By Tom Grace
COOPERSTOWN _ Despite warnings by Administration Committee Chairman James Johnson, R-Otsego, the Otsego County Board of Representatives did not amend its $115,316,393 budget for 2010.
That budget, adopted Dec. 2, will increase the county tax levy by 7.2 percent and will leave the county's reserve funds at about $6 million, a level Johnson called ``dangerously low.''
``Simply put, the 2010 budget, as it currently stands, is reckless,'' Johnson told his peers.
Johnson asked his peers to reconsider the budget. Under board rules, only someone among the nine members who voted for the budget two weeks ago could bring the measure to the floor.
No one did.
Before the Dec. 2 meeting, the Administration Committee and county Treasurer and Budget Officer Myrna Thayne had worked on a tentative budget that estimated sales-tax revenue for next year at $29.5 million.

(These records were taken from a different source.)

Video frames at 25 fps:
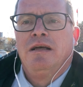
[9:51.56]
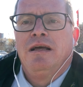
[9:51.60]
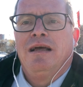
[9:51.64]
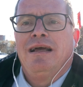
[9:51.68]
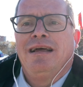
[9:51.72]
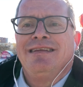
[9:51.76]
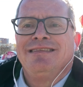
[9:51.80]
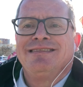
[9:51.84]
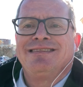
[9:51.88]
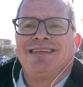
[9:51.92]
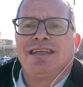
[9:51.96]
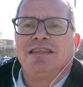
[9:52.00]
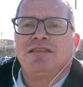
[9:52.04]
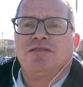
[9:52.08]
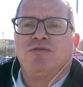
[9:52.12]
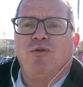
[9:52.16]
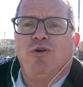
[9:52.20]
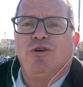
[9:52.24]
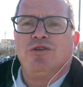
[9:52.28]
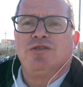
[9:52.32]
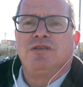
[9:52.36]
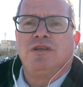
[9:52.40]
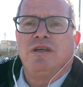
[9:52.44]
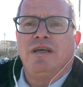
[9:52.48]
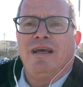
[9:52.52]
And that's
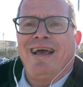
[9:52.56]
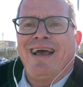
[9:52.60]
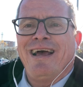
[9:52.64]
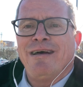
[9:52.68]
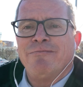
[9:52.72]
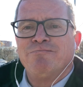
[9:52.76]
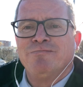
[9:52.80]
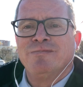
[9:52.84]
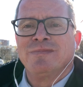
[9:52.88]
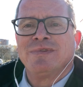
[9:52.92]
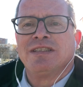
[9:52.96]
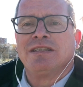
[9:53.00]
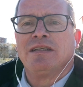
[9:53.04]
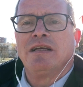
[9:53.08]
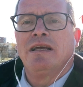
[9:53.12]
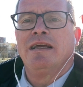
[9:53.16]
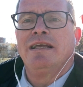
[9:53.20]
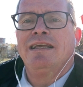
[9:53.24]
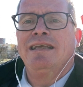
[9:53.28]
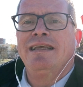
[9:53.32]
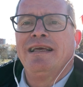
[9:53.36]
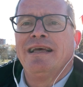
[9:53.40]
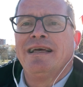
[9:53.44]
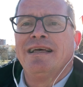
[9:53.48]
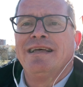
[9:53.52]
what happened
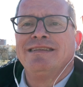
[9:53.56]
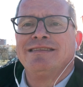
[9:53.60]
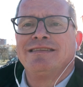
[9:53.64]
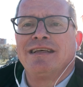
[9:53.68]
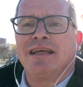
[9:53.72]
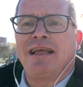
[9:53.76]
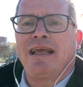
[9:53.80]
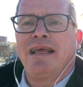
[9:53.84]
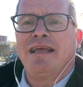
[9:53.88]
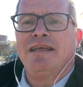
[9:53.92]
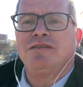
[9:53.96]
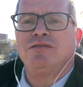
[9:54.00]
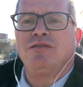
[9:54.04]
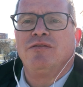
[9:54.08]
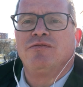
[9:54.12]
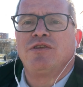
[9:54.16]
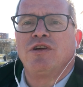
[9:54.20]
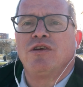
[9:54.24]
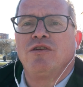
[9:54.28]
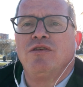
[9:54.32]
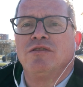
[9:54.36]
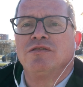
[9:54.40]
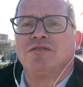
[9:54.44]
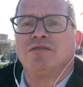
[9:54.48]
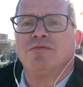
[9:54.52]
here in the case of the
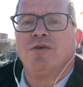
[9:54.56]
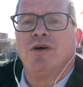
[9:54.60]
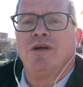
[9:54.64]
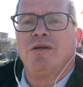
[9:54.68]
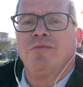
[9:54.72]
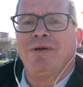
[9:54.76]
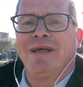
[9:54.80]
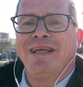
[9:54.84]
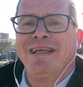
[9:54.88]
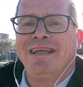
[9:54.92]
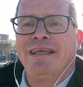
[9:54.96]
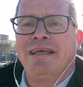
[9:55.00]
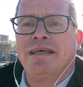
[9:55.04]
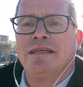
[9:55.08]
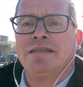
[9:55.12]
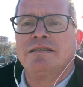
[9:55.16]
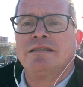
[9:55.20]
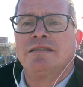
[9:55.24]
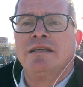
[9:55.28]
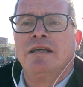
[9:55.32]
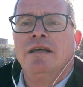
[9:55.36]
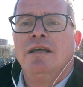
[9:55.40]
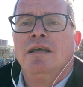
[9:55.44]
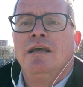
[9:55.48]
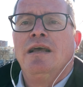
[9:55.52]
Kosovo Albanians,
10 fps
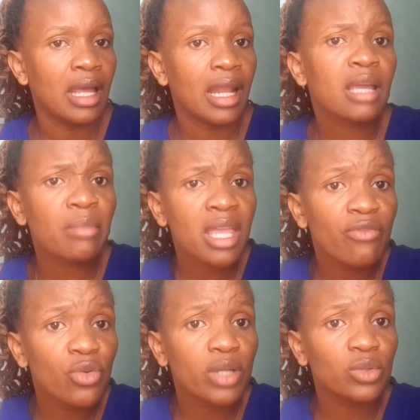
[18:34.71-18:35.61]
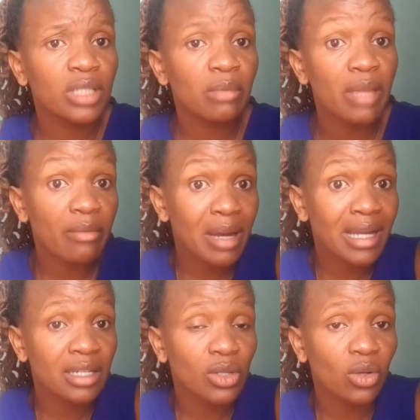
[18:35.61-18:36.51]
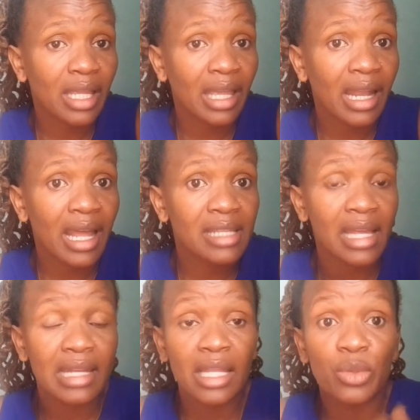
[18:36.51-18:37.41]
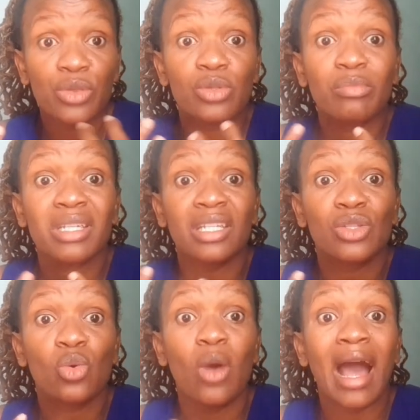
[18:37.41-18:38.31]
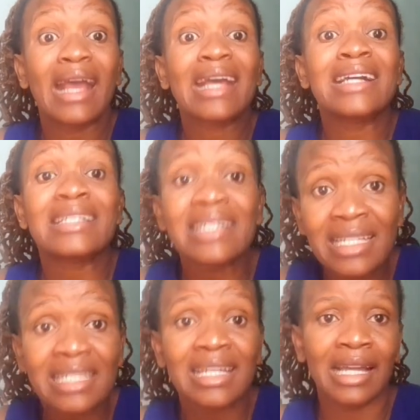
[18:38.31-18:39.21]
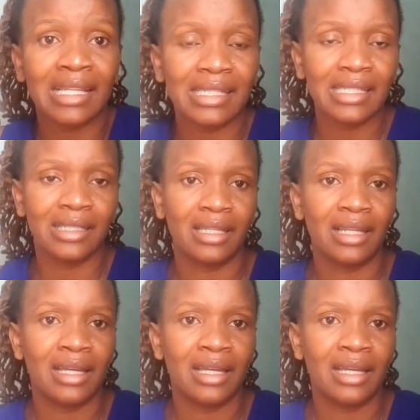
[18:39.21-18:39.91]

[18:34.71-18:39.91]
like me, if you were to tell me I'm a critical care nurse, I deal with those patients who are critically ill.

At the Dec. 2 meeting, the board raised that estimate to $30 million _ about what the county is on course to collect this year. The board also opted to put $500,000 from a tobacco-settlement account, which is part of the county's reserves, into the budget to permit spending on public safety and other programs.
Johnson took the board to task for these and other measures, saying ``some of the most egregious actions the board took Dec. 2 were reinstating over $1 million in previously removed spending; depleting an already dangerously low fund balance by another $500,000 to subsidize excessive spending (and) adding expenditures with the justification that the state will reimburse us when we know those reimbursements cannot be counted on.''
Perhaps the board's biggest mistake, he said, was passing on a 7 percent property-tax increase to `` taxpayers who are clearly suffering, as evidenced by a 21 percent increase in property tax delinquencies.''
Rep Kathy Clark, R-Otego, who voted against the budget, said that with state reimbursement in doubt and county reserve funds low, ``I think we're setting ourselves up for disaster next year.''
Board Chairman James Powers, R-Butternuts, and Rep. Scott Harrington, R-Oneonta, noted that the board can adjust the budget as 2010 unfolds. Just because an item is in the budget does not mean it has be approved, and the money spent, Powers said.
Harrington, who lost his seat to Democrat Linda Rowinski in the November election, advised his peers to delay large purchases and spend frugally.
Rep. Richard Murphy, D-Oneonta, chairman of the county's Intra-employee Relations Committee, said his committee has begun to discuss voluntary furloughs and other ways to reduce the county's labor costs in the coming year.
``I think that's a way we can address some of the problems with this budget,'' he said.
The board then voted on resolutions, including one to levy property taxes to pay for the 2010 budget. Voting against the levy were Johnson, Clark and Rep. Betty Anne Schwerd, R-Burlington.
A related resolution to approve tax rolls and direct the issuing of warrants was also approved by a weighted vote of 4,733 to 1,434, with the same three representatives voting no.